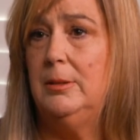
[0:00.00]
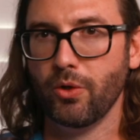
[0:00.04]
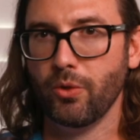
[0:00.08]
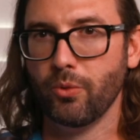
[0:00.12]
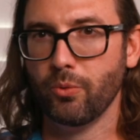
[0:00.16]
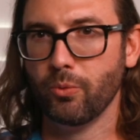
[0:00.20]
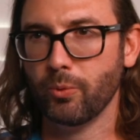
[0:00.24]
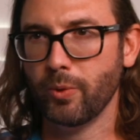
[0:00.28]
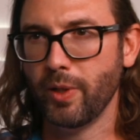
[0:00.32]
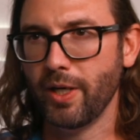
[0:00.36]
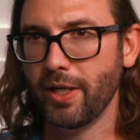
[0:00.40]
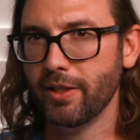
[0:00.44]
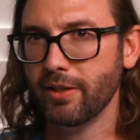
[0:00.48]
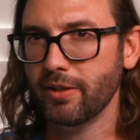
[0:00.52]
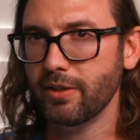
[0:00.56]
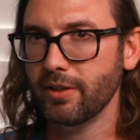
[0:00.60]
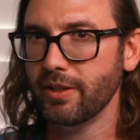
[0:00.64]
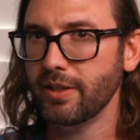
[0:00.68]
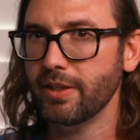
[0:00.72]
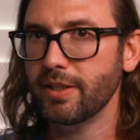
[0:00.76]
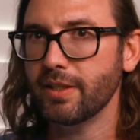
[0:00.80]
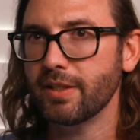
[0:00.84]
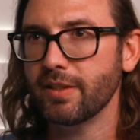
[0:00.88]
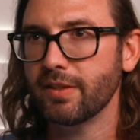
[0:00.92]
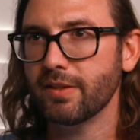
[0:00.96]

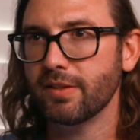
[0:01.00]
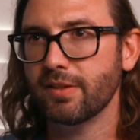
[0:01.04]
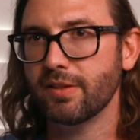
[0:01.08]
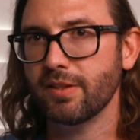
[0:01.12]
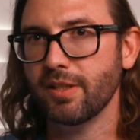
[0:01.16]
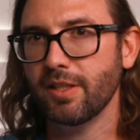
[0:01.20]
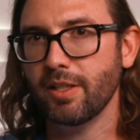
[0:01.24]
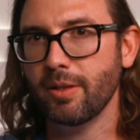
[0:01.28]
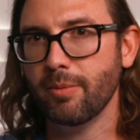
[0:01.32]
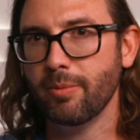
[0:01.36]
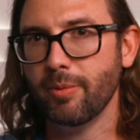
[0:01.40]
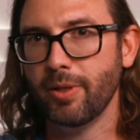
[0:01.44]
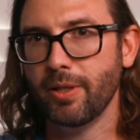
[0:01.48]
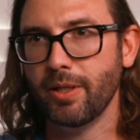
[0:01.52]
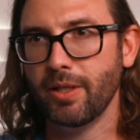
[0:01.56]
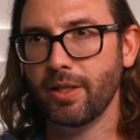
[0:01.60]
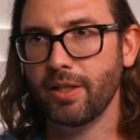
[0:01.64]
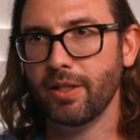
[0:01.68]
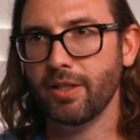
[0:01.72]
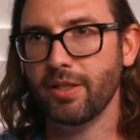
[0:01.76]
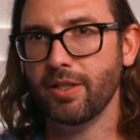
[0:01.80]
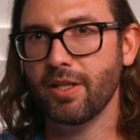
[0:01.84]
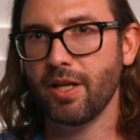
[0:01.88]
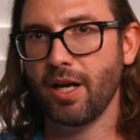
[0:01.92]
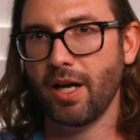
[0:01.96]
Rarely is
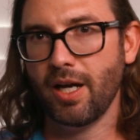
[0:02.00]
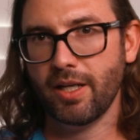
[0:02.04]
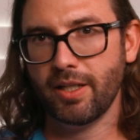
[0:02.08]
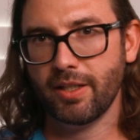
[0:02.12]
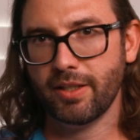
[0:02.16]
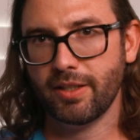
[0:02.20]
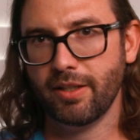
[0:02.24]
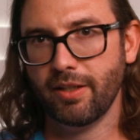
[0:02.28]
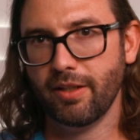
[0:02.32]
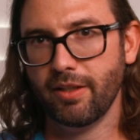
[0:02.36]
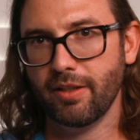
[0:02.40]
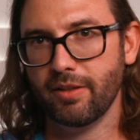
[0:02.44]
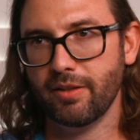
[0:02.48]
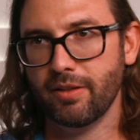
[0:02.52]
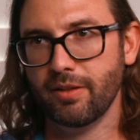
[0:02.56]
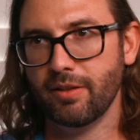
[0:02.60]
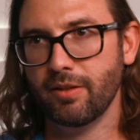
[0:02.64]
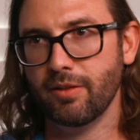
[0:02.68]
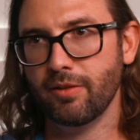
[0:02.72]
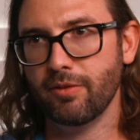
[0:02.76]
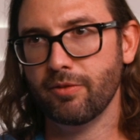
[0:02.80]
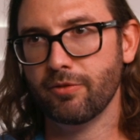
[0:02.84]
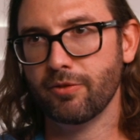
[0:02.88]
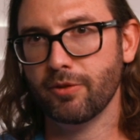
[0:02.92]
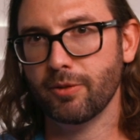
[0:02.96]
anybody not a candidate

Assignment:
Would you restate all of the data above word for word, omitting the pictures?

Completed task:
[0:00.00]
[0:00.04]
[0:00.08]
[0:00.12]
[0:00.16]
[0:00.20]
[0:00.24]
[0:00.28]
[0:00.32]
[0:00.36]
[0:00.40]
[0:00.44]
[0:00.48]
[0:00.52]
[0:00.56]
[0:00.60]
[0:00.64]
[0:00.68]
[0:00.72]
[0:00.76]
[0:00.80]
[0:00.84]
[0:00.88]
[0:00.92]
[0:00.96]

[0:01.00]
[0:01.04]
[0:01.08]
[0:01.12]
[0:01.16]
[0:01.20]
[0:01.24]
[0:01.28]
[0:01.32]
[0:01.36]
[0:01.40]
[0:01.44]
[0:01.48]
[0:01.52]
[0:01.56]
[0:01.60]
[0:01.64]
[0:01.68]
[0:01.72]
[0:01.76]
[0:01.80]
[0:01.84]
[0:01.88]
[0:01.92]
[0:01.96]
Rarely is
[0:02.00]
[0:02.04]
[0:02.08]
[0:02.12]
[0:02.16]
[0:02.20]
[0:02.24]
[0:02.28]
[0:02.32]
[0:02.36]
[0:02.40]
[0:02.44]
[0:02.48]
[0:02.52]
[0:02.56]
[0:02.60]
[0:02.64]
[0:02.68]
[0:02.72]
[0:02.76]
[0:02.80]
[0:02.84]
[0:02.88]
[0:02.92]
[0:02.96]
anybody not a candidate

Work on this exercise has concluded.